### RECORDED DATA:
'''
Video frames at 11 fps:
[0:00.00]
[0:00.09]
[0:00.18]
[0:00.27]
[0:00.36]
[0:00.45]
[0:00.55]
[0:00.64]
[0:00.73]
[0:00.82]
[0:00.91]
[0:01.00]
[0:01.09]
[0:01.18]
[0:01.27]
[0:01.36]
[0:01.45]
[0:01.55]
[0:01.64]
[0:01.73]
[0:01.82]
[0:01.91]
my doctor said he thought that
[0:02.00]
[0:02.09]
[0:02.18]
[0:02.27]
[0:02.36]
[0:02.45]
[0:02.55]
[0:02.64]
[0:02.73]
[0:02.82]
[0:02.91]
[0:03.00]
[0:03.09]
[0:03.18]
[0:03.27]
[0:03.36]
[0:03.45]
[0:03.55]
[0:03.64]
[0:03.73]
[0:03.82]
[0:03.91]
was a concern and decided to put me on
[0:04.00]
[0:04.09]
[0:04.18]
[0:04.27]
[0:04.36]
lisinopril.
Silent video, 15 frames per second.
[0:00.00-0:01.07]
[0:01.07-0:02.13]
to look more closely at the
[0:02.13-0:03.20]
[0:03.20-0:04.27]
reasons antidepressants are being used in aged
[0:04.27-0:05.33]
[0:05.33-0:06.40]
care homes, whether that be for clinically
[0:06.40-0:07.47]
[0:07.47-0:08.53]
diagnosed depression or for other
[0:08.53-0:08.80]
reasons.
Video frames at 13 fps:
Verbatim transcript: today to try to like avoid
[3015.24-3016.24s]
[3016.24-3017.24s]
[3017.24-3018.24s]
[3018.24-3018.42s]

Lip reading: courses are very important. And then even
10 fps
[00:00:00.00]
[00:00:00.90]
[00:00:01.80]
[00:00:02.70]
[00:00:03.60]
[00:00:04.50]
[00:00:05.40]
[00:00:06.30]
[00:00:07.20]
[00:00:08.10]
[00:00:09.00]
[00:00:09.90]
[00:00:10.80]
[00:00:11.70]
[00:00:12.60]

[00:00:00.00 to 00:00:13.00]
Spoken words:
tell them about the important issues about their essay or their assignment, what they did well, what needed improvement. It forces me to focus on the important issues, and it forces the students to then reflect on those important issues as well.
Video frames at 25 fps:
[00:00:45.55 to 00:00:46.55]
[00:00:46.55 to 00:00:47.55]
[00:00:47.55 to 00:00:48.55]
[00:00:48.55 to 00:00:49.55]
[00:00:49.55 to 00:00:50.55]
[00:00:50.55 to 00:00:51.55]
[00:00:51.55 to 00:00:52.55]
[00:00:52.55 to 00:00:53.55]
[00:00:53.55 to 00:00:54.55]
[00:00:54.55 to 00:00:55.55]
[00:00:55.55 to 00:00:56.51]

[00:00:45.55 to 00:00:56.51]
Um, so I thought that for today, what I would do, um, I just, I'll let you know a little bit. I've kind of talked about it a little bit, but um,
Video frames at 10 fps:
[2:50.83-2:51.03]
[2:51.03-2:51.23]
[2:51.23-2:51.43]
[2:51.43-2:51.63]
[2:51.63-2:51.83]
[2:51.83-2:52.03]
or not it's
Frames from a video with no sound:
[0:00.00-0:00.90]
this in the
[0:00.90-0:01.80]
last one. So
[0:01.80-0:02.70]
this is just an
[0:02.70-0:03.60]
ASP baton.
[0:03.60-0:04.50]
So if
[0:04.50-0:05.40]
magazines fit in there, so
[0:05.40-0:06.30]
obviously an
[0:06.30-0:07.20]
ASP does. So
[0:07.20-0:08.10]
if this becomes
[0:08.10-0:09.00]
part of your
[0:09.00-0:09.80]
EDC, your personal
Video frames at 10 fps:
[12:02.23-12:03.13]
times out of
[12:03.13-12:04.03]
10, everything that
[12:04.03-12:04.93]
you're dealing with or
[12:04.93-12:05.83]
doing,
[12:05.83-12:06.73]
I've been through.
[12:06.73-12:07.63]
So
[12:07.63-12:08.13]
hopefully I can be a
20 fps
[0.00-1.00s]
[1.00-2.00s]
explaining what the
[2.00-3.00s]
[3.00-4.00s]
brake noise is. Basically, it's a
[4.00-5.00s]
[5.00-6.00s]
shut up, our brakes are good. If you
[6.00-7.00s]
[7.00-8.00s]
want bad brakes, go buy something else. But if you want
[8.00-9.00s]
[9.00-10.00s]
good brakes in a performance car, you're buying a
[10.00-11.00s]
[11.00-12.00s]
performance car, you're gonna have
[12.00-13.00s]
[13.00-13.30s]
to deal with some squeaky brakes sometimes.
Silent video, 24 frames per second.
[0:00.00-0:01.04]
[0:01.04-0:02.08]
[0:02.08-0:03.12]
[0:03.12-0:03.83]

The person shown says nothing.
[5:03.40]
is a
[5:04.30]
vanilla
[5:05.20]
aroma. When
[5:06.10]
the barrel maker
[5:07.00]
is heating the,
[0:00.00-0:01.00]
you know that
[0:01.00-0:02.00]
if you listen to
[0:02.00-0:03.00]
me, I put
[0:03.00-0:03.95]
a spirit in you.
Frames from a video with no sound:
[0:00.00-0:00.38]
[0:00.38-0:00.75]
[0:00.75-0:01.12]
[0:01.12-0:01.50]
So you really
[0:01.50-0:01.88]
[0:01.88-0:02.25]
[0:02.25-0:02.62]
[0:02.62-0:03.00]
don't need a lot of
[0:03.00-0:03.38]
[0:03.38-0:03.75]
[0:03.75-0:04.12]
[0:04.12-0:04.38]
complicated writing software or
'''
### EXERCISE OBJECTIVE:
The answer must be the full listing, written out word for word.

### RESULT BELOW:
Video frames at 11 fps:
[0:00.00]
[0:00.09]
[0:00.18]
[0:00.27]
[0:00.36]
[0:00.45]
[0:00.55]
[0:00.64]
[0:00.73]
[0:00.82]
[0:00.91]
[0:01.00]
[0:01.09]
[0:01.18]
[0:01.27]
[0:01.36]
[0:01.45]
[0:01.55]
[0:01.64]
[0:01.73]
[0:01.82]
[0:01.91]
my doctor said he thought that
[0:02.00]
[0:02.09]
[0:02.18]
[0:02.27]
[0:02.36]
[0:02.45]
[0:02.55]
[0:02.64]
[0:02.73]
[0:02.82]
[0:02.91]
[0:03.00]
[0:03.09]
[0:03.18]
[0:03.27]
[0:03.36]
[0:03.45]
[0:03.55]
[0:03.64]
[0:03.73]
[0:03.82]
[0:03.91]
was a concern and decided to put me on
[0:04.00]
[0:04.09]
[0:04.18]
[0:04.27]
[0:04.36]
lisinopril.
Silent video, 15 frames per second.
[0:00.00-0:01.07]
[0:01.07-0:02.13]
to look more closely at the
[0:02.13-0:03.20]
[0:03.20-0:04.27]
reasons antidepressants are being used in aged
[0:04.27-0:05.33]
[0:05.33-0:06.40]
care homes, whether that be for clinically
[0:06.40-0:07.47]
[0:07.47-0:08.53]
diagnosed depression or for other
[0:08.53-0:08.80]
reasons.
Video frames at 13 fps:
Verbatim transcript: today to try to like avoid
[3015.24-3016.24s]
[3016.24-3017.24s]
[3017.24-3018.24s]
[3018.24-3018.42s]

Lip reading: courses are very important. And then even
10 fps
[00:00:00.00]
[00:00:00.90]
[00:00:01.80]
[00:00:02.70]
[00:00:03.60]
[00:00:04.50]
[00:00:05.40]
[00:00:06.30]
[00:00:07.20]
[00:00:08.10]
[00:00:09.00]
[00:00:09.90]
[00:00:10.80]
[00:00:11.70]
[00:00:12.60]

[00:00:00.00 to 00:00:13.00]
Spoken words:
tell them about the important issues about their essay or their assignment, what they did well, what needed improvement. It forces me to focus on the important issues, and it forces the students to then reflect on those important issues as well.
Video frames at 25 fps:
[00:00:45.55 to 00:00:46.55]
[00:00:46.55 to 00:00:47.55]
[00:00:47.55 to 00:00:48.55]
[00:00:48.55 to 00:00:49.55]
[00:00:49.55 to 00:00:50.55]
[00:00:50.55 to 00:00:51.55]
[00:00:51.55 to 00:00:52.55]
[00:00:52.55 to 00:00:53.55]
[00:00:53.55 to 00:00:54.55]
[00:00:54.55 to 00:00:55.55]
[00:00:55.55 to 00:00:56.51]

[00:00:45.55 to 00:00:56.51]
Um, so I thought that for today, what I would do, um, I just, I'll let you know a little bit. I've kind of talked about it a little bit, but um,
Video frames at 10 fps:
[2:50.83-2:51.03]
[2:51.03-2:51.23]
[2:51.23-2:51.43]
[2:51.43-2:51.63]
[2:51.63-2:51.83]
[2:51.83-2:52.03]
or not it's
Frames from a video with no sound:
[0:00.00-0:00.90]
this in the
[0:00.90-0:01.80]
last one. So
[0:01.80-0:02.70]
this is just an
[0:02.70-0:03.60]
ASP baton.
[0:03.60-0:04.50]
So if
[0:04.50-0:05.40]
magazines fit in there, so
[0:05.40-0:06.30]
obviously an
[0:06.30-0:07.20]
ASP does. So
[0:07.20-0:08.10]
if this becomes
[0:08.10-0:09.00]
part of your
[0:09.00-0:09.80]
EDC, your personal
Video frames at 10 fps:
[12:02.23-12:03.13]
times out of
[12:03.13-12:04.03]
10, everything that
[12:04.03-12:04.93]
you're dealing with or
[12:04.93-12:05.83]
doing,
[12:05.83-12:06.73]
I've been through.
[12:06.73-12:07.63]
So
[12:07.63-12:08.13]
hopefully I can be a
20 fps
[0.00-1.00s]
[1.00-2.00s]
explaining what the
[2.00-3.00s]
[3.00-4.00s]
brake noise is. Basically, it's a
[4.00-5.00s]
[5.00-6.00s]
shut up, our brakes are good. If you
[6.00-7.00s]
[7.00-8.00s]
want bad brakes, go buy something else. But if you want
[8.00-9.00s]
[9.00-10.00s]
good brakes in a performance car, you're buying a
[10.00-11.00s]
[11.00-12.00s]
performance car, you're gonna have
[12.00-13.00s]
[13.00-13.30s]
to deal with some squeaky brakes sometimes.
Silent video, 24 frames per second.
[0:00.00-0:01.04]
[0:01.04-0:02.08]
[0:02.08-0:03.12]
[0:03.12-0:03.83]

The person shown says nothing.
[5:03.40]
is a
[5:04.30]
vanilla
[5:05.20]
aroma. When
[5:06.10]
the barrel maker
[5:07.00]
is heating the,
[0:00.00-0:01.00]
you know that
[0:01.00-0:02.00]
if you listen to
[0:02.00-0:03.00]
me, I put
[0:03.00-0:03.95]
a spirit in you.
Frames from a video with no sound:
[0:00.00-0:00.38]
[0:00.38-0:00.75]
[0:00.75-0:01.12]
[0:01.12-0:01.50]
So you really
[0:01.50-0:01.88]
[0:01.88-0:02.25]
[0:02.25-0:02.62]
[0:02.62-0:03.00]
don't need a lot of
[0:03.00-0:03.38]
[0:03.38-0:03.75]
[0:03.75-0:04.12]
[0:04.12-0:04.38]
complicated writing software or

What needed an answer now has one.